(Records from a dataset)
=-=-=

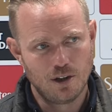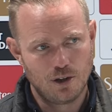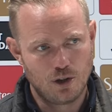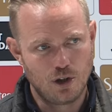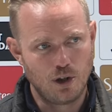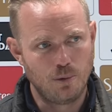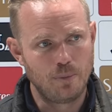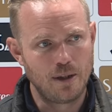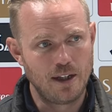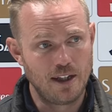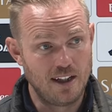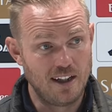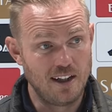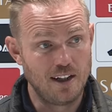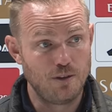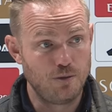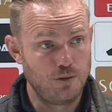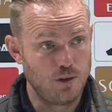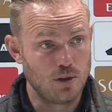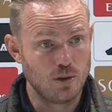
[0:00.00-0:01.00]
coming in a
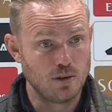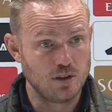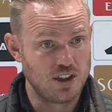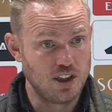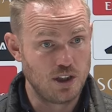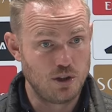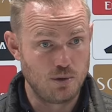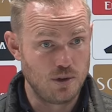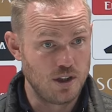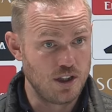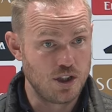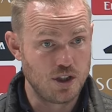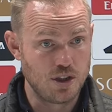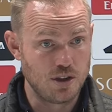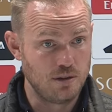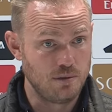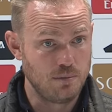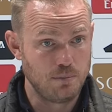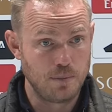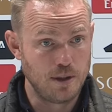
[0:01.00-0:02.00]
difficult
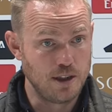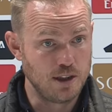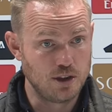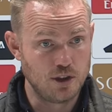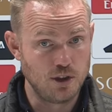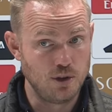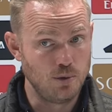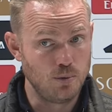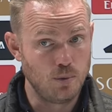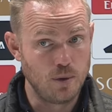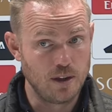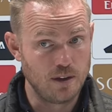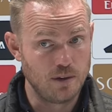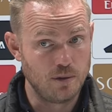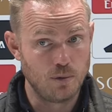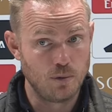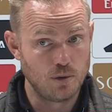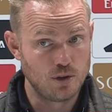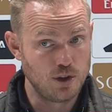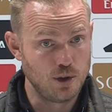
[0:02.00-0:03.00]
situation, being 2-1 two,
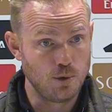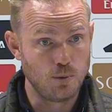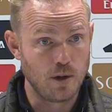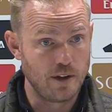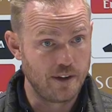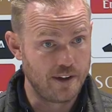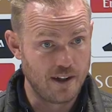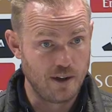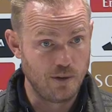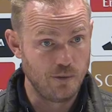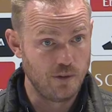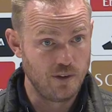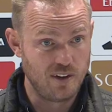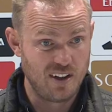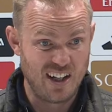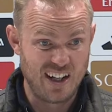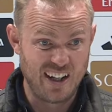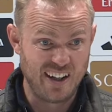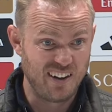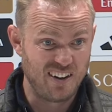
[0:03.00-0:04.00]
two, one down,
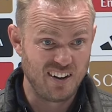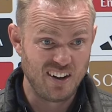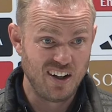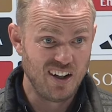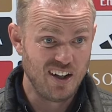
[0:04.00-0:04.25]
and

=-=-=

→ WHAT THE EXERCISE ASKS
Exactly as written, set down the lines from the line holding "[0:01.00-0:02.00]" to the last line of the data, both ends included, pictures excluded.

→ ANSWER FOR THE TASK
[0:01.00-0:02.00]
difficult
[0:02.00-0:03.00]
situation, being 2-1 two,
[0:03.00-0:04.00]
two, one down,
[0:04.00-0:04.25]
and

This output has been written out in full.